Caring for an elderly family member is in many ways similar to the deductions taken for childcare. As a result, these deductions could be significant, especially during the filing of your taxes. As with childcare, nursing homes and adult daycare can be very expensive and financially draining. Therefore, it is important to keep all your receipts for these expenses.
However, to be able to claim these potential deductions, you and your elderly family member need to meet some specific requirements as listed below:
Keep in mind that the IRS only allows for specific individuals to be caring for the elderly individual if you are claiming a deduction. This means that the person who cares for your elderly individual dependent cannot be another one of your dependents. In order to claim this deduction if you meet all the various qualifications, then you will need to complete the Schedule R or Schedule 3 to be attached to your 1040 tax return filing.
If you have any questions regarding filling out these schedules, you will want to discuss them with your tax professional or accountant, such as Denisha Marino.
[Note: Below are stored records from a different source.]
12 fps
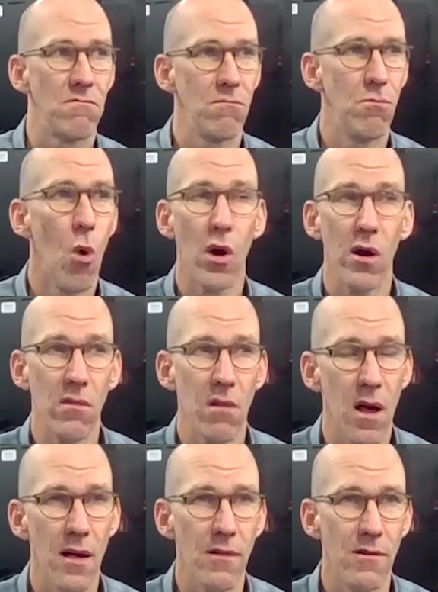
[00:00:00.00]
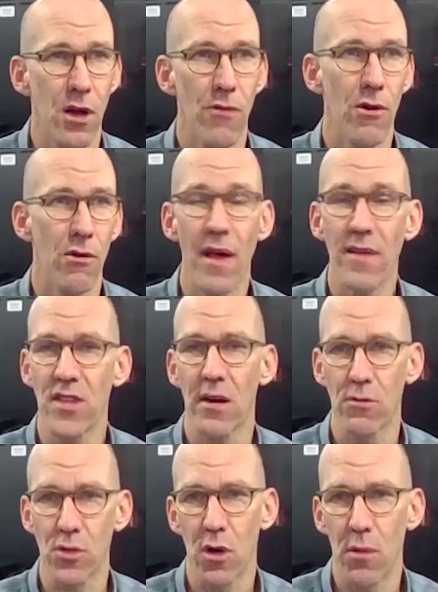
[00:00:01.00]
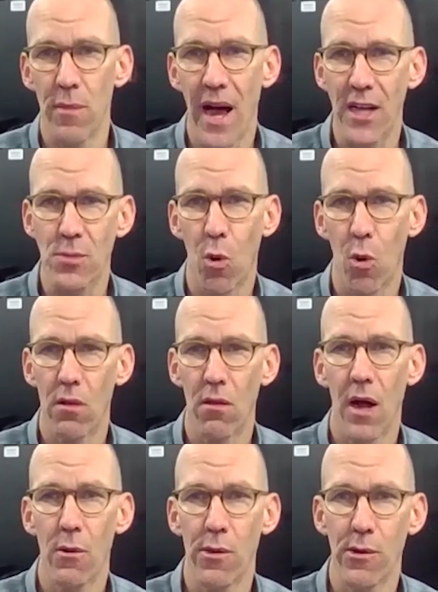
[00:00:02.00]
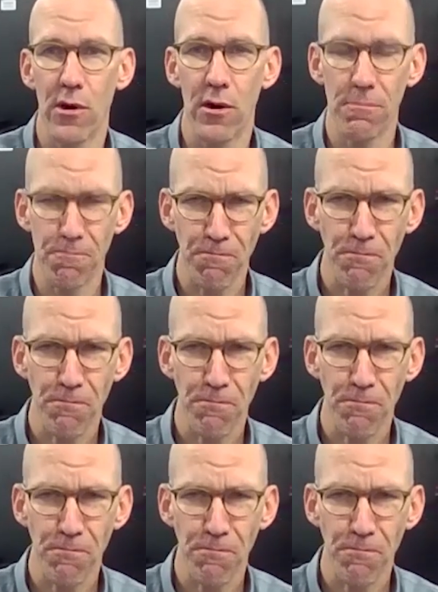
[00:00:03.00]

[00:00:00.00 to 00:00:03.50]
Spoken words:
more in line, the life cycle is going to match more in line with your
They will be able to assist you in determining if you have met all of the necessary qualifications.
In addition to the hard expenses that come with caring for an elderly individual, there are also the soft costs. These might also be deductible, but there are some guidelines to be aware of. For example, you might be able to include the travel to and from a place of care, as well as the cost of providing a place for the elderly individual to dwell. However, the cost of care that will be deducted has a limit and can typically not exceed 5% of the caregiver’s annual income. When you are a long term caregiver, you need to discuss the matter with your tax professional. The reason is that this percentage might be able to be increased, especially if there are many long term expenses.
There are also credits that might be able to taken, such as the Elderly Dependent Care Credit and the Aging Parent Tax Credit. Home care or day care might be eligible for this credit, but they are not eligible if the care is not being provided so an individual caregiver can get to work.
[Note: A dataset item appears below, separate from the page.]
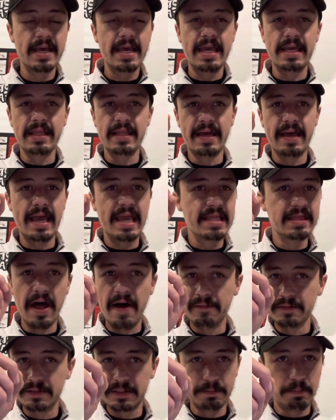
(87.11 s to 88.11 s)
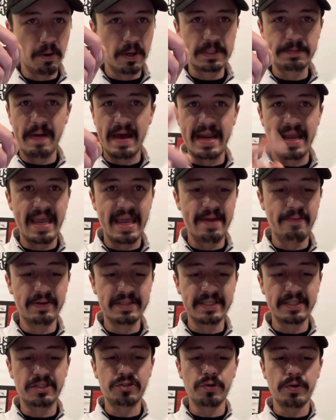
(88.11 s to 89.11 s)
He he loves sports betting. He
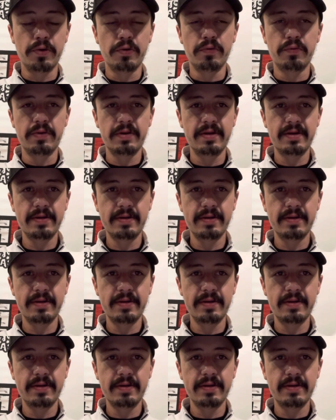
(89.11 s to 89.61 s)
was a true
While tax credits do not provide a source of funds, per say, they reduce your tax liability, which allows you to have additional disposable income to spend on elderly care. This credit also is applicable to persons who live with an individual taxpayer that cannot care for themselves but cannot be qualified as a dependent due to their gross income exceeding the specific limit. All individuals that can be claimed using this credit must be identified on the taxpayer’s tax return.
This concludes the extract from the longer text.